To construct $L(x)$ that passes through all points, we form:
$$L(x) = \sum_{i=0}^{n} y_i P_i(x).$$
Evaluating at $x = x_k$:
$$L(x_k) = \sum_{i=0}^{n} y_i P_i(x_k) = y_k,$$
since $P_k(x_k)=1$ and $P_i(x_k)=0$ for $i \neq k$.
Algorithm Steps
I. Input:
A set of $(n+1)$ points $(x_i,y_i)$ with all $x_i$ distinct.
II. Initialization:
Set $L(x)=0$.
III. Compute Lagrange Basis Polynomials:
For each $i=0,1,\ldots,n$:
- Initialize $P_i(x)=1$.
- For each $j=0,1,\ldots,n$ with $j \neq i$:
$$P_i(x) = P_i(x) \cdot \frac{x - x_j}{x_i - x_j}.$$
IV. Form the Interpolating Polynomial:
Compute:
$$L(x) = \sum_{i=0}^{n} y_i P_i(x).$$
Result:
The polynomial $L(x)$ is the desired Lagrange interpolating polynomial. To interpolate at any $x$, just evaluate $L(x)$.
Example
Given Points:
Let’s consider three points:
$$A(-1,1), \quad B(2,3), \quad C(3,5).$$
We have $n=2$ (since there are 3 points), and thus the polynomial $L(x)$ will be of degree at most 2.
Compute $P_0(x)$ for the point $A(-1, 1)$:
$$P_0(x) = \frac{(x - x_1)(x - x_2)}{(x_0-x_1)(x_0-x_2)} = \frac{(x - 2)(x - 3)}{(-1 -2)(-1 -3)} = \frac{(x - 2)(x - 3)}{(-3)(-4)} = \frac{(x - 2)(x - 3)}{12}.$$
Compute $P_1(x)$ for the point $B(2,3)$:
$$P_1(x) = \frac{(x - x_0)(x - x_2)}{(x_1 - x_0)(x_1 - x_2)} = \frac{(x +1)(x - 3)}{(2 + 1)(2 - 3)} = \frac{(x+1)(x - 3)}{3 \cdot (-1)} = -\frac{(x+1)(x-3)}{3}.$$
Compute $P_2(x)$ for the point $C(3,5)$:
$$P_2(x) = \frac{(x - x_0)(x - x_1)}{(x_2 - x_0)(x_2 - x_1)} = \frac{(x +1)(x - 2)}{(3 + 1)(3 - 2)} = \frac{(x+1)(x - 2)}{4}.$$
Now, plug these into $L(x)$:
$$L(x) = y_0 P_0(x) + y_1 P_1(x) + y_2 P_2(x)$$
Substitute $(y_0, y_1, y_2) = (1,3,5)$:
$$L(x) = 1 \cdot \frac{(x - 2)(x - 3)}{12} + 3 \cdot \left(-\frac{(x+1)(x - 3)}{3}\right) + 5 \cdot \frac{(x+1)(x-2)}{4}.$$
This polynomial will exactly fit the three given points.
Advantages
I. Exact Fit:
The Lagrange interpolation polynomial passes through all given data points exactly. There is no approximation error at these nodes.

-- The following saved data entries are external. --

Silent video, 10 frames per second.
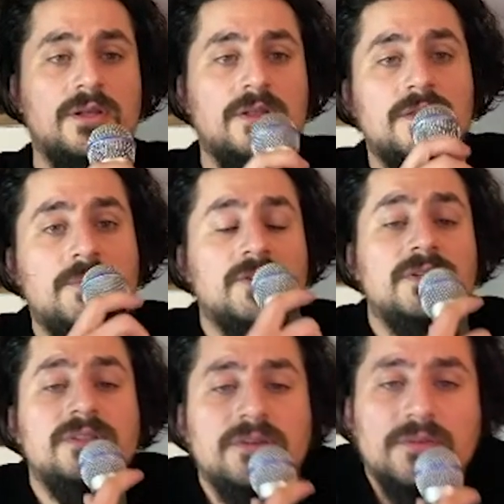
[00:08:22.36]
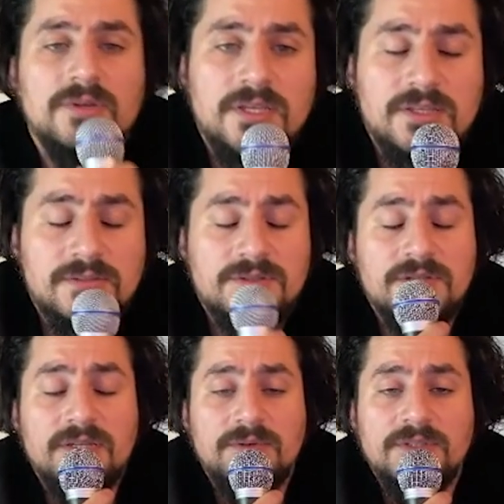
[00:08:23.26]
The most
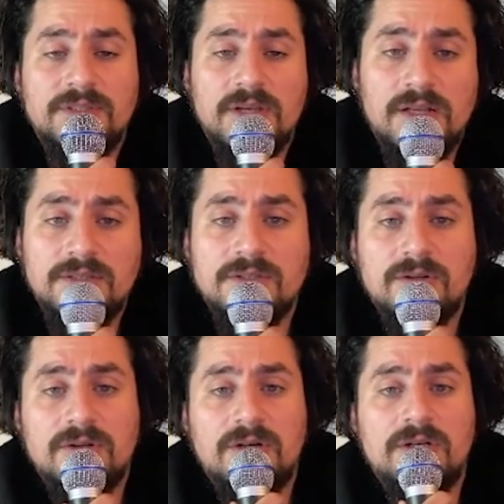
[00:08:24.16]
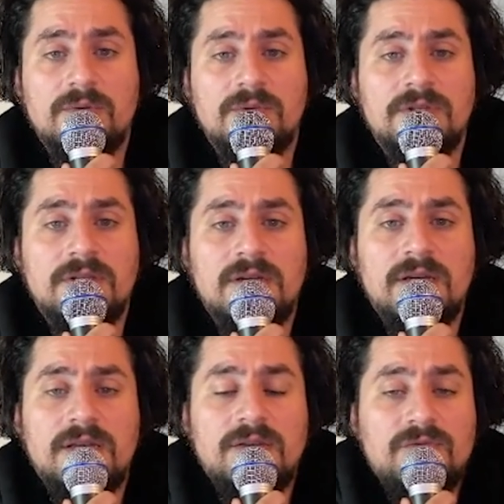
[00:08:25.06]
interesting results occur with
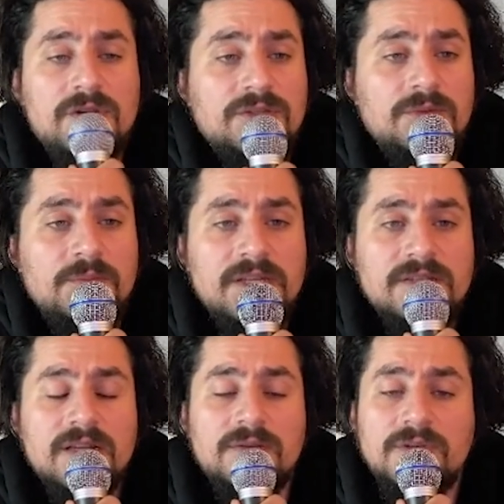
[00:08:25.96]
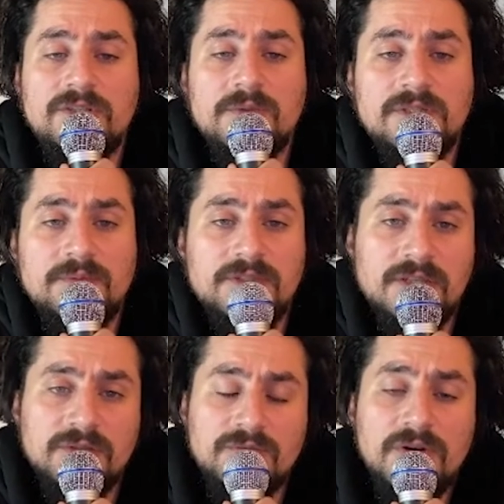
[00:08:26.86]
a filter-based activation
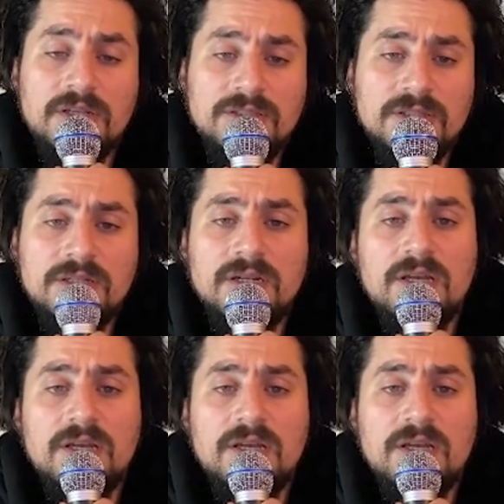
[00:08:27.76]
maximization function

II. No Linear System Needed:
Unlike other polynomial interpolation techniques that require solving a system of equations, Lagrange interpolation provides a direct formula.
III. Simplicity of Form:
The formula for the interpolating polynomial is explicit and easy to implement.
IV. Flexibility:
Works for any set of points with distinct $x_i$.
Limitations
I. Runge’s Phenomenon:
For a large number of interpolation points, Lagrange interpolation may cause oscillations between the points, especially if the points are unevenly spaced.

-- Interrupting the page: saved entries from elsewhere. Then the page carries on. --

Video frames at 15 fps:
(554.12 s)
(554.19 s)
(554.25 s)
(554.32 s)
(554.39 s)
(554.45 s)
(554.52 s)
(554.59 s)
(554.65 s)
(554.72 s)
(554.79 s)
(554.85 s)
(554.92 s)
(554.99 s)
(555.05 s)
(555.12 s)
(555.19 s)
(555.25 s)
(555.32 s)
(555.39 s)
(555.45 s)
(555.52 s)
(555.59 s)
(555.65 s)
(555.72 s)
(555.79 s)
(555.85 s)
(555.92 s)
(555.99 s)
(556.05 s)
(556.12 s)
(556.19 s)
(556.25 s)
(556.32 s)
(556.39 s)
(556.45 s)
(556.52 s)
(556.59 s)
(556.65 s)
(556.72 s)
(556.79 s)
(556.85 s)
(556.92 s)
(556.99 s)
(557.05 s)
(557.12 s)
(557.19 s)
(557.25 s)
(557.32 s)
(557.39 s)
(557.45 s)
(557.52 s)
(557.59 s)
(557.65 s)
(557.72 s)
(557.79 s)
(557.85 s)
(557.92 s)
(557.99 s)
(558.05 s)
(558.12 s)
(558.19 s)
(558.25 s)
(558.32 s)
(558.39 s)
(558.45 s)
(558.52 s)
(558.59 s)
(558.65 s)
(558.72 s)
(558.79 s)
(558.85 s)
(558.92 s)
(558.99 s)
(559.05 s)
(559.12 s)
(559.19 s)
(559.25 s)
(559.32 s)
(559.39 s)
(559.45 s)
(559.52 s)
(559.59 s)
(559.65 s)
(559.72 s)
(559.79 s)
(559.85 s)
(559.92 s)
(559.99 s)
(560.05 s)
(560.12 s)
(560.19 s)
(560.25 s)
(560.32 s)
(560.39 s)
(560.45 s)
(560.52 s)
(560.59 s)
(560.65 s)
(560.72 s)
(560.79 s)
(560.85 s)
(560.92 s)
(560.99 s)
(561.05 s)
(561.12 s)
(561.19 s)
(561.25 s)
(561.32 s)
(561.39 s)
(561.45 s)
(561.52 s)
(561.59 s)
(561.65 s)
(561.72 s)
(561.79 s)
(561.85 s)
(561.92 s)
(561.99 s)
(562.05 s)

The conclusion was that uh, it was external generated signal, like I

II. Recalculation for Added Points:
If a new point is added, the entire polynomial must be recomputed from scratch, unlike some other forms (e.g., Newton’s divided differences) that allow incremental updates more easily.
III. Computational Cost:
Evaluating Lagrange polynomials directly can be computationally intensive for large $n$ due to the product terms, though this can be mitigated with more efficient evaluation strategies.